En répondant en direct sur le compte Instagram de l’Ecal, l’école d’art de Lausanne, aux questions du cinéaste Lionel Baier, pendant plus d’une heure et demie ce mardi après-midi, à l’attention des confinés connectés de la planète, Jean-Luc Godard – «the coolest guy in the world» d’après ce commentaire d’un usager défilant un instant sous le visage, sans masque mais avec cigare, de l’Auteur – créait, comme à son habitude, événement. Et c’est peut-être par temps de pandémie mondiale que la parole élémentaire de JLG pouvait nous atteindre plus fort encore que d’habitude : parole tendre et cruelle, généreuse et réservée, qui ne fait jamais que décrire et démasquer (son interlocuteur portait bien cette protection actuellement de mise) la situation d’énonciation où, sur le moment, elle prend place. Qu’allait-on cette fois bien vouloir entendre, médiatisée en live, de la bouche électronique de la pythie de Rolle, qui ne lisait pas en retour les mots d’amour passant dans toute les langues sur l’écran avec force émojis, attentifs et sourds à sa voix fragile ? 

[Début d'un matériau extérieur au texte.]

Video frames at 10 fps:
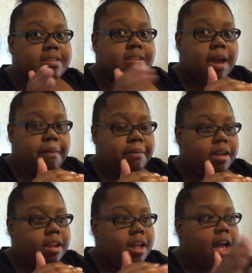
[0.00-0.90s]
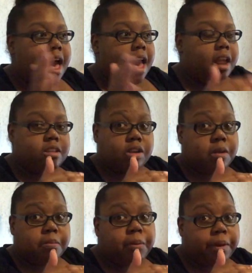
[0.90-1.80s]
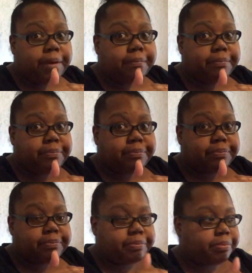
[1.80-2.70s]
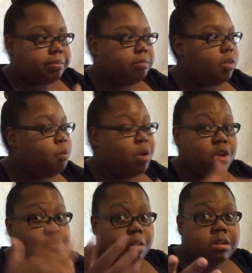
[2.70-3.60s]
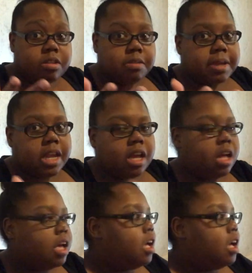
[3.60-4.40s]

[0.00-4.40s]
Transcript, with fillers: stop it at a certain point where you won't lose money.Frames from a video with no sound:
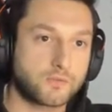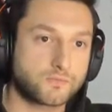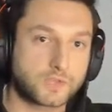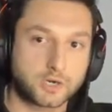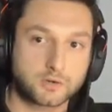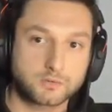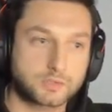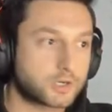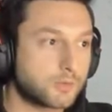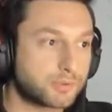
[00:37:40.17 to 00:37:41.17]

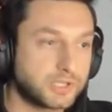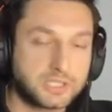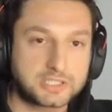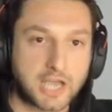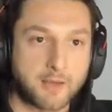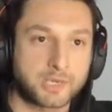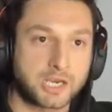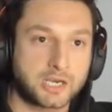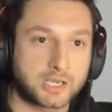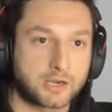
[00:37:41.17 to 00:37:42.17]
They're completely
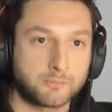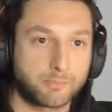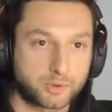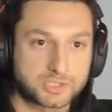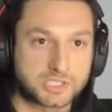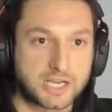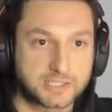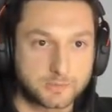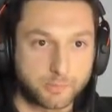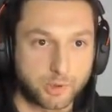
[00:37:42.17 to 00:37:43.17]
dominating on both sides
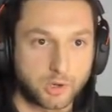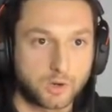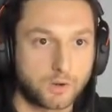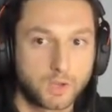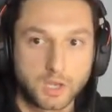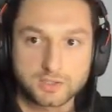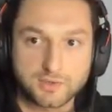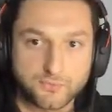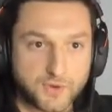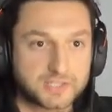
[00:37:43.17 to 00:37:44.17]
of the ball,
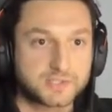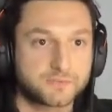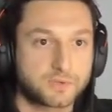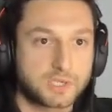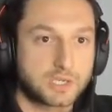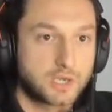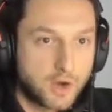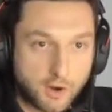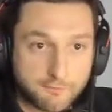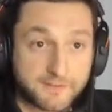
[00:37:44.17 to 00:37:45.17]
defensively,
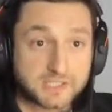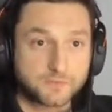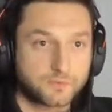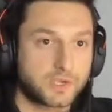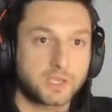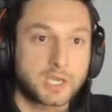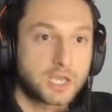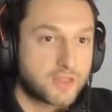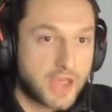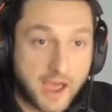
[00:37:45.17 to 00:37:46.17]
offensively.
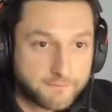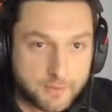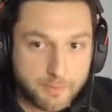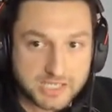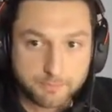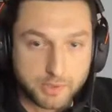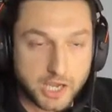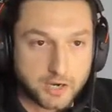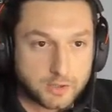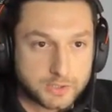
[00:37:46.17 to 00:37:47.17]
They have the best
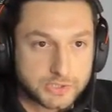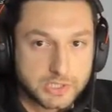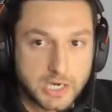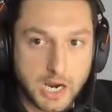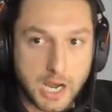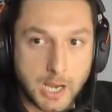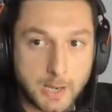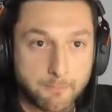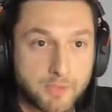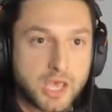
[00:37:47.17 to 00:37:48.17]
players.
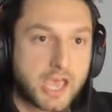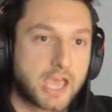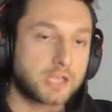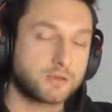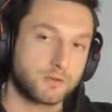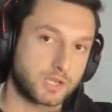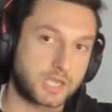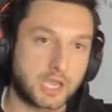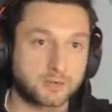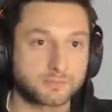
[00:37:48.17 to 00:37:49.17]
And
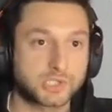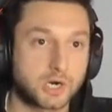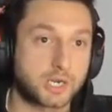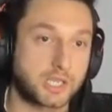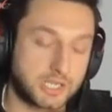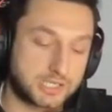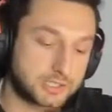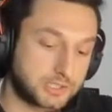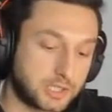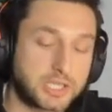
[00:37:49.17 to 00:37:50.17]
again, I'm sorry,
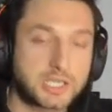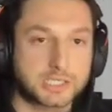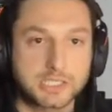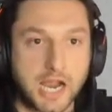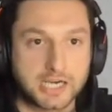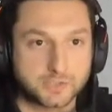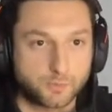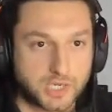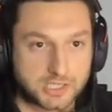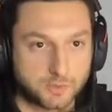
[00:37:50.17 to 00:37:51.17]
the league is not as
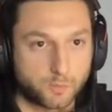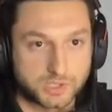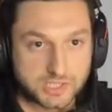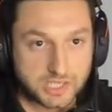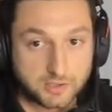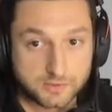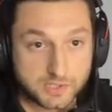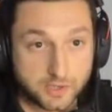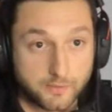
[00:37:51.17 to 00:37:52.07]
weak as it was 10 years ago.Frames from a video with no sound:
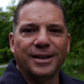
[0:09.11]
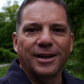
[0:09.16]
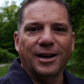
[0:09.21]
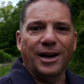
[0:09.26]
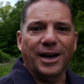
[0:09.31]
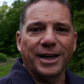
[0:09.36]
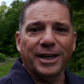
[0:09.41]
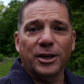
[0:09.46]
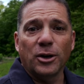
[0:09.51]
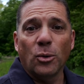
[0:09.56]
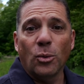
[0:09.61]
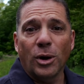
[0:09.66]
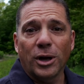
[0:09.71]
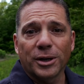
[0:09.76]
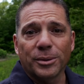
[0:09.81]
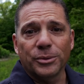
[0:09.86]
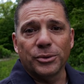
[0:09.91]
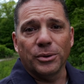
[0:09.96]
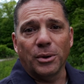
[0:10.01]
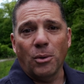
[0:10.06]
Hi, and
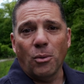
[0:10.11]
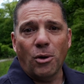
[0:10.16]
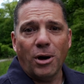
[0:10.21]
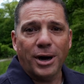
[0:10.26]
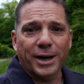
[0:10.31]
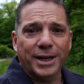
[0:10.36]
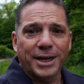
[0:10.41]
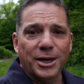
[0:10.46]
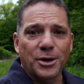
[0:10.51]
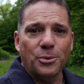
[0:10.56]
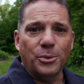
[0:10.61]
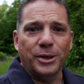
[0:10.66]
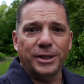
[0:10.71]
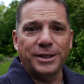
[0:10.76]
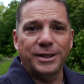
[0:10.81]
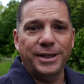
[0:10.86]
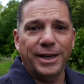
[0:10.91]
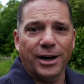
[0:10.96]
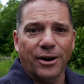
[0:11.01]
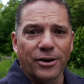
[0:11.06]
welcome to A Walking
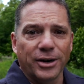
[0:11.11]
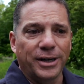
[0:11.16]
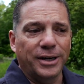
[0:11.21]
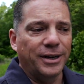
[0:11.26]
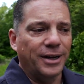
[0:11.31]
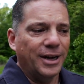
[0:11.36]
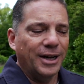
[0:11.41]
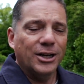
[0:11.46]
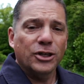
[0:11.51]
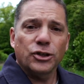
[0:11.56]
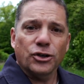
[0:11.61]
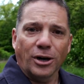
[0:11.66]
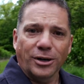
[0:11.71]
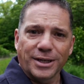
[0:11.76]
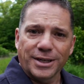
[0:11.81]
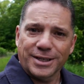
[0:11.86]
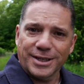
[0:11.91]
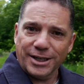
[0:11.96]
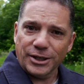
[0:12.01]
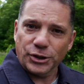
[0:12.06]
with Darren.
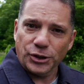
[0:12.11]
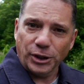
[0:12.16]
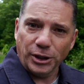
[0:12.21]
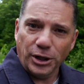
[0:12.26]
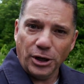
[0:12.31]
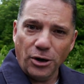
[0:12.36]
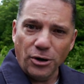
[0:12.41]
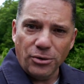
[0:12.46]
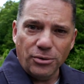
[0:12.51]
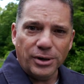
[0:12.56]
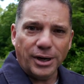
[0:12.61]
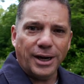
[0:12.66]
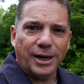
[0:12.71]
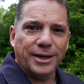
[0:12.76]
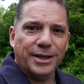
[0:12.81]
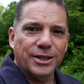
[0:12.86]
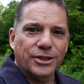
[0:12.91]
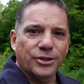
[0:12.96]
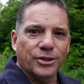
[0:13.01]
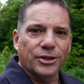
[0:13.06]
Charlie says hello.
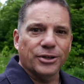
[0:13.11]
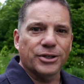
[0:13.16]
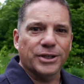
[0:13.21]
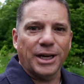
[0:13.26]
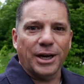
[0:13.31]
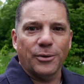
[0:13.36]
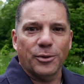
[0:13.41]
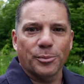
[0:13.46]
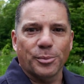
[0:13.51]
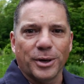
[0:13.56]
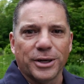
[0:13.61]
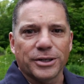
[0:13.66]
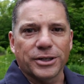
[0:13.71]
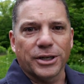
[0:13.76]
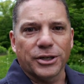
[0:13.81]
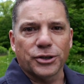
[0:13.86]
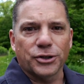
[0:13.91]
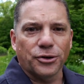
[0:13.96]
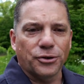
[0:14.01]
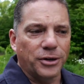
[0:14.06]
He's still staying with my
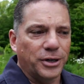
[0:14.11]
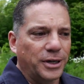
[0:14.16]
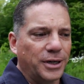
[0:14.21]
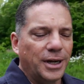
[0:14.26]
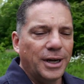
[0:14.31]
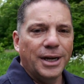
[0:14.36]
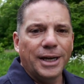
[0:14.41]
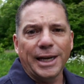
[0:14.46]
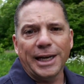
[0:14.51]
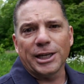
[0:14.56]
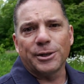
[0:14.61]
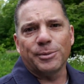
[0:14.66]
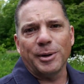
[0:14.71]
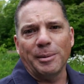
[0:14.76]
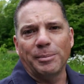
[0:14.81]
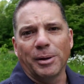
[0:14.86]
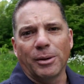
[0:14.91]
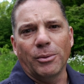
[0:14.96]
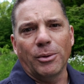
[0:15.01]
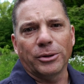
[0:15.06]
sister, and his
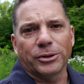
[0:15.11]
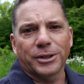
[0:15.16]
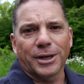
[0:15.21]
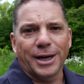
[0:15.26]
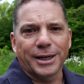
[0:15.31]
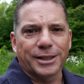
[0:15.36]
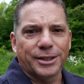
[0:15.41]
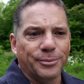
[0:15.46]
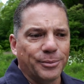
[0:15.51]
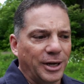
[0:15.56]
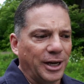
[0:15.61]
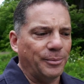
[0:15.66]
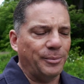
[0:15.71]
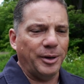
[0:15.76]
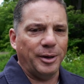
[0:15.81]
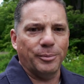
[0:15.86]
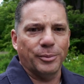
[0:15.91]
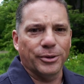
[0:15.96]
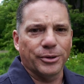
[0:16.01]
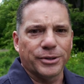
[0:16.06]
people won't talk to my
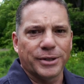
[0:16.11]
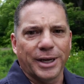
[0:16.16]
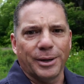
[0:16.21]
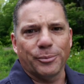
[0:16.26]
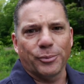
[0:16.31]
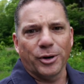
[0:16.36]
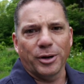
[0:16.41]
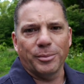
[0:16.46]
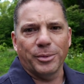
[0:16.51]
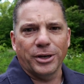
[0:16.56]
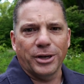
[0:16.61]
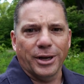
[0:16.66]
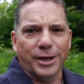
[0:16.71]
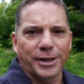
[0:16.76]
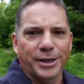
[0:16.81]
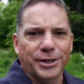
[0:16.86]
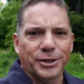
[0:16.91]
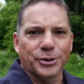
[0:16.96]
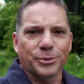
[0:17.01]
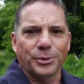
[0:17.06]
people, so that prima
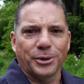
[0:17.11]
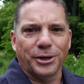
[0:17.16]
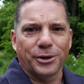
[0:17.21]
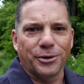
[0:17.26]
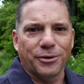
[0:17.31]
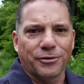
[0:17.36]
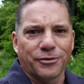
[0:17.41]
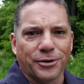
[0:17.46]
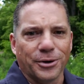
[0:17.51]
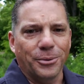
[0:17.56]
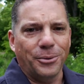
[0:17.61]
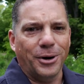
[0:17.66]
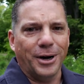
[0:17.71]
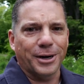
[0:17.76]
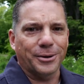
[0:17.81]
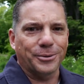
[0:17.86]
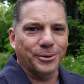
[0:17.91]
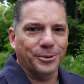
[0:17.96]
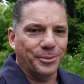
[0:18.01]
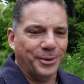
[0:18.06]
donna doesn't want to go for a
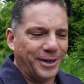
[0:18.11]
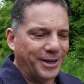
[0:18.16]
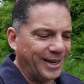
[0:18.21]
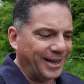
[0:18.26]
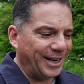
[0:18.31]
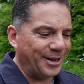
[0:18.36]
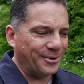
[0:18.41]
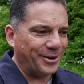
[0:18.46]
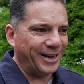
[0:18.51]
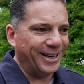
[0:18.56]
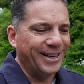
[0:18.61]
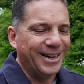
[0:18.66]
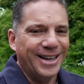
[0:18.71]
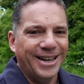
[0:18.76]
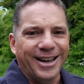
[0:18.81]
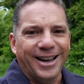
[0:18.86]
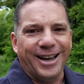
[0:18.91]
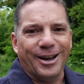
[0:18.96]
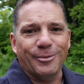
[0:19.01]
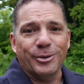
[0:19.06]
walk with me. Anyway,
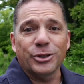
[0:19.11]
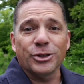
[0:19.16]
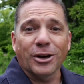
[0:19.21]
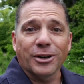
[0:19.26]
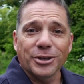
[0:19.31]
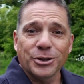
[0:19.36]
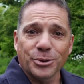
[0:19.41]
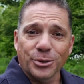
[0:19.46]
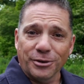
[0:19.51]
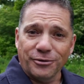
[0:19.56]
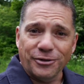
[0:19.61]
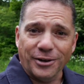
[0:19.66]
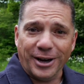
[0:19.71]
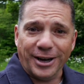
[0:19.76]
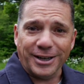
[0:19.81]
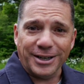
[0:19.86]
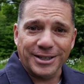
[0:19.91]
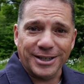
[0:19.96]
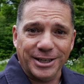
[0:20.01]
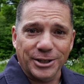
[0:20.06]
but Charlie's doing
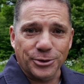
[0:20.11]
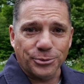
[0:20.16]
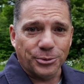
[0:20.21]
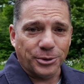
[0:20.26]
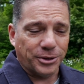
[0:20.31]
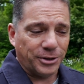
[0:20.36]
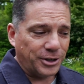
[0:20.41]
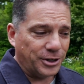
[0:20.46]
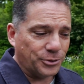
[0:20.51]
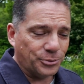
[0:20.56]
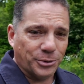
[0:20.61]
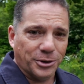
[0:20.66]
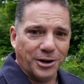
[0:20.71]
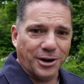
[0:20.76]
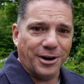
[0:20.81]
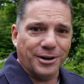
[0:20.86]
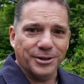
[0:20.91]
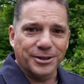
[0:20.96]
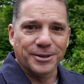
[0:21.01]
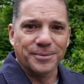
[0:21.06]
fine. He sends his
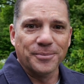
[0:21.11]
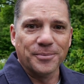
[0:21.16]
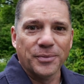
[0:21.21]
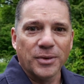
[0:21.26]
regards.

«Le virus est une communication, il a besoin d’un autre, d’aller chez le voisin, comme certains oiseaux, pour y entrer. Comme quand on envoie un message sur un réseau, on a besoin de l’autre pour entrer chez lui», disait-il en substance, évoquant la théorie de l’information. Et plus tard, à nouveau : «Le virus est une communication : comme ce qu’on est en train de faire… dont on ne va pas mourir, mais peut-être qu’on n’arrive pas à bien en vivre.» Et Godard nous redit la formule de sa pensée récente, qui oppose «la langue» (celle qui fixe, avec son alphabet, ou avec ses courbes de progression capitalistes, qui montrent chaque jour la progression actuelle du virus comme elles représentent le reste du temps la croissance – génie critique de JLG) au «langage, qui est un mélange de parole et d’image», et dont le cinéma est parfois capable. Parole et image donc, par un bout d’après-midi dans le monde malade gagné pour la technique, mais qui n’est du reste pas forcément, chez Jean-Luc Godard, tout à fait perdu pour la liberté.